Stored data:
►
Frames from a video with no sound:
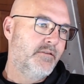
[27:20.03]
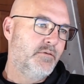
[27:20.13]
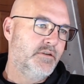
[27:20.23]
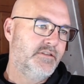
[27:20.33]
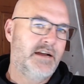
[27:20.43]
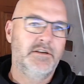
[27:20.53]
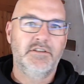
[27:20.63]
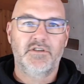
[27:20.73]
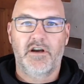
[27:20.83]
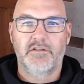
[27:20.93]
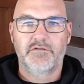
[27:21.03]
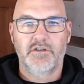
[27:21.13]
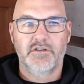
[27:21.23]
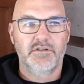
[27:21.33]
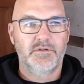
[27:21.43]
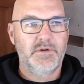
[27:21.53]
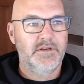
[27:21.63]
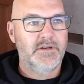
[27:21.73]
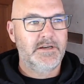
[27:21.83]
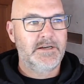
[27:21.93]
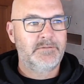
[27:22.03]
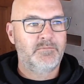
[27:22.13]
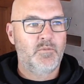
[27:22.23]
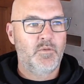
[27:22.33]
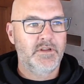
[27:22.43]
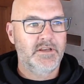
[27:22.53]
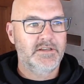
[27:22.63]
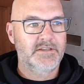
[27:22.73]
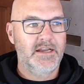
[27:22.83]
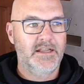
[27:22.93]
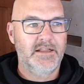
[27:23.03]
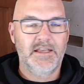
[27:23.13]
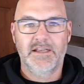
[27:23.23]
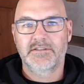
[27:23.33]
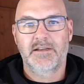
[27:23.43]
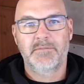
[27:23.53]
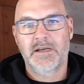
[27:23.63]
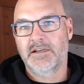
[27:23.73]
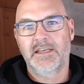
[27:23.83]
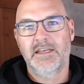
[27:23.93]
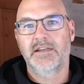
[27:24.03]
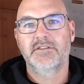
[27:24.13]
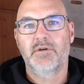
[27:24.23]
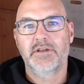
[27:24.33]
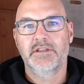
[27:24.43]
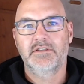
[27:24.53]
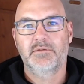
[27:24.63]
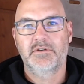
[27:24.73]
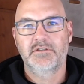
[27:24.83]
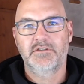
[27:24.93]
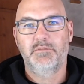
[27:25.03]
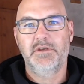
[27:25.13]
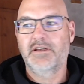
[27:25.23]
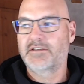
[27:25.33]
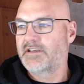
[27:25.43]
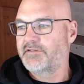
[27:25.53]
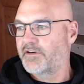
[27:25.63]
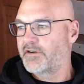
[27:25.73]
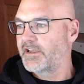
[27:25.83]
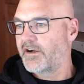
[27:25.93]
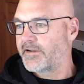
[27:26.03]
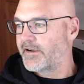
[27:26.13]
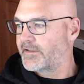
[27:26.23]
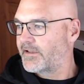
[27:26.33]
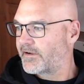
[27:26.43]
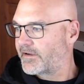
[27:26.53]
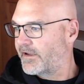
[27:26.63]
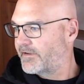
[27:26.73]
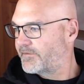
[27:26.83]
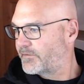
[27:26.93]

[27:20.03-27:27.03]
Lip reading: Down East Off-Road, one of the exciting things I'm not going to get into on this one just because I've already gone on long enough.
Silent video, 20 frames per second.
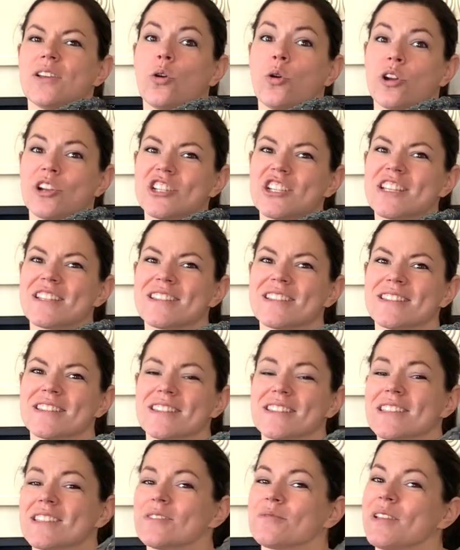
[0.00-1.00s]
gorgeous?
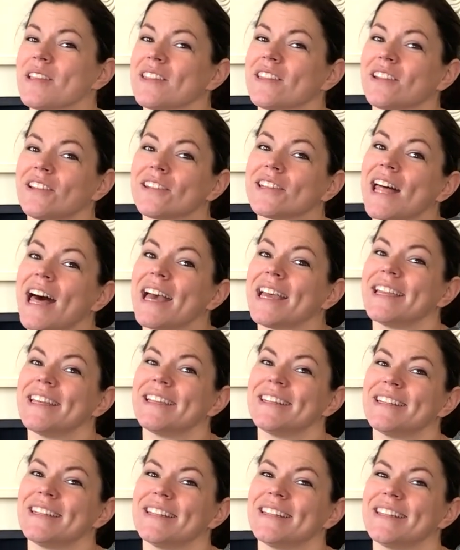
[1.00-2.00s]
This sweet little
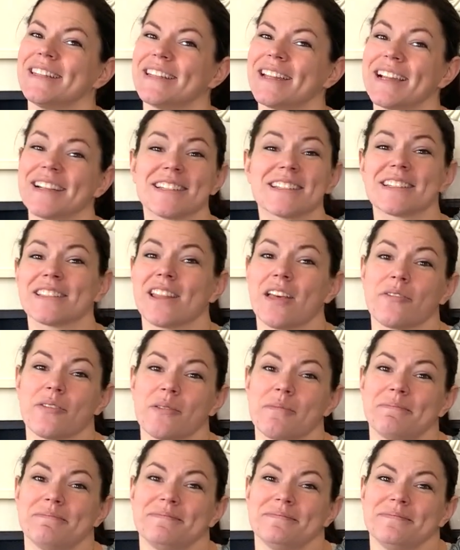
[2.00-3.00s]
lion. I just love
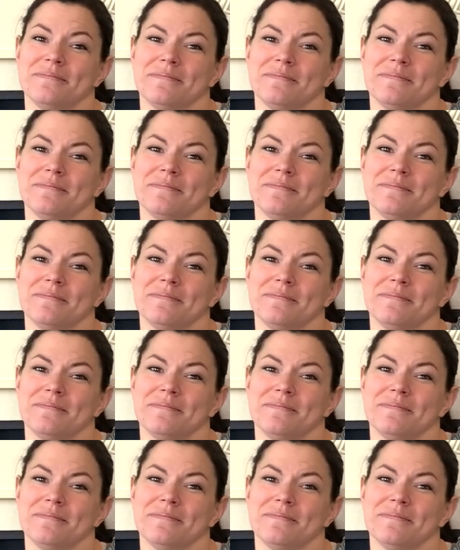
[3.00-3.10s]
him.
◄
Your output must match the records word for word, apart from the images, which are left out.

FINAL ANSWER »
Frames from a video with no sound:
[27:20.03]
[27:20.13]
[27:20.23]
[27:20.33]
[27:20.43]
[27:20.53]
[27:20.63]
[27:20.73]
[27:20.83]
[27:20.93]
[27:21.03]
[27:21.13]
[27:21.23]
[27:21.33]
[27:21.43]
[27:21.53]
[27:21.63]
[27:21.73]
[27:21.83]
[27:21.93]
[27:22.03]
[27:22.13]
[27:22.23]
[27:22.33]
[27:22.43]
[27:22.53]
[27:22.63]
[27:22.73]
[27:22.83]
[27:22.93]
[27:23.03]
[27:23.13]
[27:23.23]
[27:23.33]
[27:23.43]
[27:23.53]
[27:23.63]
[27:23.73]
[27:23.83]
[27:23.93]
[27:24.03]
[27:24.13]
[27:24.23]
[27:24.33]
[27:24.43]
[27:24.53]
[27:24.63]
[27:24.73]
[27:24.83]
[27:24.93]
[27:25.03]
[27:25.13]
[27:25.23]
[27:25.33]
[27:25.43]
[27:25.53]
[27:25.63]
[27:25.73]
[27:25.83]
[27:25.93]
[27:26.03]
[27:26.13]
[27:26.23]
[27:26.33]
[27:26.43]
[27:26.53]
[27:26.63]
[27:26.73]
[27:26.83]
[27:26.93]

[27:20.03-27:27.03]
Lip reading: Down East Off-Road, one of the exciting things I'm not going to get into on this one just because I've already gone on long enough.
Silent video, 20 frames per second.
[0.00-1.00s]
gorgeous?
[1.00-2.00s]
This sweet little
[2.00-3.00s]
lion. I just love
[3.00-3.10s]
him.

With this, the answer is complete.